Third, this argument has horrifying implications for “unwanted” children already born. If it is better to kill the baby than to let it be unwanted, then what does that imply about homeless children? Children with abusive parents? Would it be loving to kill these children? Of course not; love calls us to teach their parents to care for them or to find parents for them. In the same way, if unborn children are truly “unwanted,” we should try to help their mothers to see them differently, or help the children to find adoptive parents. Did you know that Steve Jobs was unwanted by his birth mother and the adopting parents the government initially chose?
Fourth, what gives us the right to decide whether it is better for a person to live or to die? Are we the owner of that person’s life? Do we know the child’s future for certain? Do not many “unwanted” children overcome severe physical or emotional handicaps in their youth and function as useful adult citizens? Do not many people in painful situations nevertheless wisely choose to live rather than to kill themselves?
In the end, the seemingly compassionate argument for the “wanted” child makes no sense at all. At best it is an emotional, illogical appeal; at worst it is a mask for deadly selfishness.
Argument 7: Pro-life advocates are trying to force their beliefs on other people.←↰⤒🔗
In reality, all who participate in an abortion force their views on another, namely on the unborn child – so strongly in fact, that it results in his or her death. If the unborn child is a human being, then how can one be accused of trying to force his own belief on another when trying to protect the life of the child from his or her killer? If the unborn child is a human being, then abortion is murder. If abortion is murder we must do all in our power to stop it.

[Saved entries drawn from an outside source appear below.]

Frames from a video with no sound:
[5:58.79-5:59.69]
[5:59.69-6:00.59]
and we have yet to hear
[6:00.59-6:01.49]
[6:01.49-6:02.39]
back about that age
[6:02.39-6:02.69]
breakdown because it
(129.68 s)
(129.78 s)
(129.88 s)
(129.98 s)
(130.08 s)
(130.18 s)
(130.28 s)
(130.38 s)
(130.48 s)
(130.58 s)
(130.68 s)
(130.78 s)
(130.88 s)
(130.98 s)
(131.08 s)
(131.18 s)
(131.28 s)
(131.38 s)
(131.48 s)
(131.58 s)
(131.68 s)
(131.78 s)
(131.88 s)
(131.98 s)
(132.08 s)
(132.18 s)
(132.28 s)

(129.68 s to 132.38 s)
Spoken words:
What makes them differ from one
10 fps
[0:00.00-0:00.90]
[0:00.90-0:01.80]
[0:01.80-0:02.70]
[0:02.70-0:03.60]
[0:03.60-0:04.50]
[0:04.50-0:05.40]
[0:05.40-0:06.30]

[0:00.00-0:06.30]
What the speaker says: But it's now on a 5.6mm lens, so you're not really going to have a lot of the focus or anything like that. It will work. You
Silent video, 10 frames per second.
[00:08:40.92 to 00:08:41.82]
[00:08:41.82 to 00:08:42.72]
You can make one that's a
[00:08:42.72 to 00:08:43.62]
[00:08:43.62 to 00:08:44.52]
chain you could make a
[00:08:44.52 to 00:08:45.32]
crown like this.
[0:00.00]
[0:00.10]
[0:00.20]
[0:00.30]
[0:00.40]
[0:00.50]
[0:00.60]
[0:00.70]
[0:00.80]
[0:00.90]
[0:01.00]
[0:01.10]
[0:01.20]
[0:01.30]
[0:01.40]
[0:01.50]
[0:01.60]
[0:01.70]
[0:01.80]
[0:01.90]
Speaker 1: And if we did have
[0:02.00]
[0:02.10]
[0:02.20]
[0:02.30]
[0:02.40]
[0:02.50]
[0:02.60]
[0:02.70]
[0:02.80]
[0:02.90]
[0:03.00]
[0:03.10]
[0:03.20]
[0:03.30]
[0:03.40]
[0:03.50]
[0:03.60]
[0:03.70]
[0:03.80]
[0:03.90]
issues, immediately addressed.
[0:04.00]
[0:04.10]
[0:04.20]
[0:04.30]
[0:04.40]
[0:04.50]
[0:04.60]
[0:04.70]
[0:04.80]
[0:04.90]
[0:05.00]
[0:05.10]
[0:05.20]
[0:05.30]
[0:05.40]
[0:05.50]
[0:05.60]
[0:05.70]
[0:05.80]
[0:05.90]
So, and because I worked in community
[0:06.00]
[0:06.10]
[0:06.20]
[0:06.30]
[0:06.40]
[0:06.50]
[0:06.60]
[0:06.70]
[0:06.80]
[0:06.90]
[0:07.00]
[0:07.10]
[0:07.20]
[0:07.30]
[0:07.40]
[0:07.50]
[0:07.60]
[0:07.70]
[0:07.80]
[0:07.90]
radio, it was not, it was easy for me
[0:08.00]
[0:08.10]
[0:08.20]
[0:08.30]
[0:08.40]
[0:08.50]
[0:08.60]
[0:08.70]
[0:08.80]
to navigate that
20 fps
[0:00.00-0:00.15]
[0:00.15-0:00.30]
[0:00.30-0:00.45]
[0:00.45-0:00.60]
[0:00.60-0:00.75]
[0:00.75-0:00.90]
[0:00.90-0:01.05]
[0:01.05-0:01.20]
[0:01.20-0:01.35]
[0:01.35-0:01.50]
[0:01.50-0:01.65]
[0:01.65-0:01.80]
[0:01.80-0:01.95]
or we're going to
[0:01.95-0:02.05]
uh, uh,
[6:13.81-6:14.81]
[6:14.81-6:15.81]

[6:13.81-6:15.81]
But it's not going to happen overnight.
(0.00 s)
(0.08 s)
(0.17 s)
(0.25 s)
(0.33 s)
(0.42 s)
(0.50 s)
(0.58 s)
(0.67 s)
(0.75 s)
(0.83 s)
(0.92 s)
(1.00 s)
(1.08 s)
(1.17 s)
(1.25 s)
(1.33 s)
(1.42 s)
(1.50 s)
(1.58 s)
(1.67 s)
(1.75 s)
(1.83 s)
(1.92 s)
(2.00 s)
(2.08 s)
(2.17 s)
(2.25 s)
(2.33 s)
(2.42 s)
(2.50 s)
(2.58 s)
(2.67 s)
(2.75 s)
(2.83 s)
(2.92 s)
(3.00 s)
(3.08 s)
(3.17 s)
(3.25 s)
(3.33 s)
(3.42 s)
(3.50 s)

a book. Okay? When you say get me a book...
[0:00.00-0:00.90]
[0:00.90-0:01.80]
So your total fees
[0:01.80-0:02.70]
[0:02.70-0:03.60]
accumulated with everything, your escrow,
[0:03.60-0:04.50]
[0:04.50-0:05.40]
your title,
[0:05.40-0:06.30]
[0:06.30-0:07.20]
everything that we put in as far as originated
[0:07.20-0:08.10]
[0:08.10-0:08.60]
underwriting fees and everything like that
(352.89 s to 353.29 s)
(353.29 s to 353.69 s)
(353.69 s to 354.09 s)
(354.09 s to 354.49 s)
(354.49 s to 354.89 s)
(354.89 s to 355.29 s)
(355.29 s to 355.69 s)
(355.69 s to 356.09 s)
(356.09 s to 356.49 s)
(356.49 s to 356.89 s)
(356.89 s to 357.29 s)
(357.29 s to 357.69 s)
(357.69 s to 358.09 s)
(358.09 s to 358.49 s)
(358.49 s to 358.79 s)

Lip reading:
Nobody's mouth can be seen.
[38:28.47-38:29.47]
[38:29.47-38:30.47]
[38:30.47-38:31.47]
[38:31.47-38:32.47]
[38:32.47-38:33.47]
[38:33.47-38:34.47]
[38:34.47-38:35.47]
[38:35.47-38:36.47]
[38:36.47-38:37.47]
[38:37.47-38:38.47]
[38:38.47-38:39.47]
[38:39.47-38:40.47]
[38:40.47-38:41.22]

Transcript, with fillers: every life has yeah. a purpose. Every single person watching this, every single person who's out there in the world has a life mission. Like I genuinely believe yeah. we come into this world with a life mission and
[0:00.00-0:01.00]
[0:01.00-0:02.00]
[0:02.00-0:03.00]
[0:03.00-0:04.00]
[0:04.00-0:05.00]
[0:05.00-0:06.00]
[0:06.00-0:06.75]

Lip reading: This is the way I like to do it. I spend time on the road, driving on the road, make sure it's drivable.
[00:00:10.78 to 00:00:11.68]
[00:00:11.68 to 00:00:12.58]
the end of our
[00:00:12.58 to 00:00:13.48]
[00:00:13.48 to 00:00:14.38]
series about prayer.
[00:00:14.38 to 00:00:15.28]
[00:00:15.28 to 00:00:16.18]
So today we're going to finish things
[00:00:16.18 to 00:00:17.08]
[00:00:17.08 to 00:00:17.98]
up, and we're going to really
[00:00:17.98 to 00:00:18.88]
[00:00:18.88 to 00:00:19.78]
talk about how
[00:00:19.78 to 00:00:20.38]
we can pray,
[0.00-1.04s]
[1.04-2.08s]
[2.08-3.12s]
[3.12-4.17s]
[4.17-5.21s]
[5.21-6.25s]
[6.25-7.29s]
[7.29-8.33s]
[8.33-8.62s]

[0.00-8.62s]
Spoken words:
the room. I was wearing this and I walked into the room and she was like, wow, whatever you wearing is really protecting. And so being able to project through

The Declaration of Independence says,
We hold these truths to be self-evident, that all men are created equal, that they are endowed by their Creator with certain unalienable rights, that among these are life, liberty and the pursuit of happiness – that to secure these rights, governments are instituted among men, deriving their just powers from the consent of the governed.
Currently the rights of some people are more “equal” than others, because their “liberty and the pursuit of happiness” apparently justifies taking the “life” of others. This seriously undermines the political foundation of our nation. But if people exercise their popular power of voting to direct the government to protect all people’s right to life, they simply do what the Declaration of Independence says they should.
After critically examining seven basic arguments for abortion upon demand, can we honestly conclude on a rational and ethical basis that abortion should be legal? These arguments are flimsy reasons for murdering more than a million babies each year. This is especially evident when we consider that less than 5% of all abortions are for reasons of rape, incest, or a danger to the mother’s life. More than 95% of abortions take place for the sake of finances, career, personal convenience, or other selfish reasons. Are these compelling reasons for killing human beings?
So far we have concentrated on defeating the pro-abortionists’ arguments on their own ground. But there are many other aspects of abortion: the screams of the unborn as they suffer pain and death; the cutting, slicing, burning, poisoning, and bleeding accompanying abortion; the tragic burial of the unborn in trash cans and ashen incinerators; the post-abortion anxiety, depression, sense of loss, anger, remorse, nightmares, infertility, and flashbacks of murdering mothers.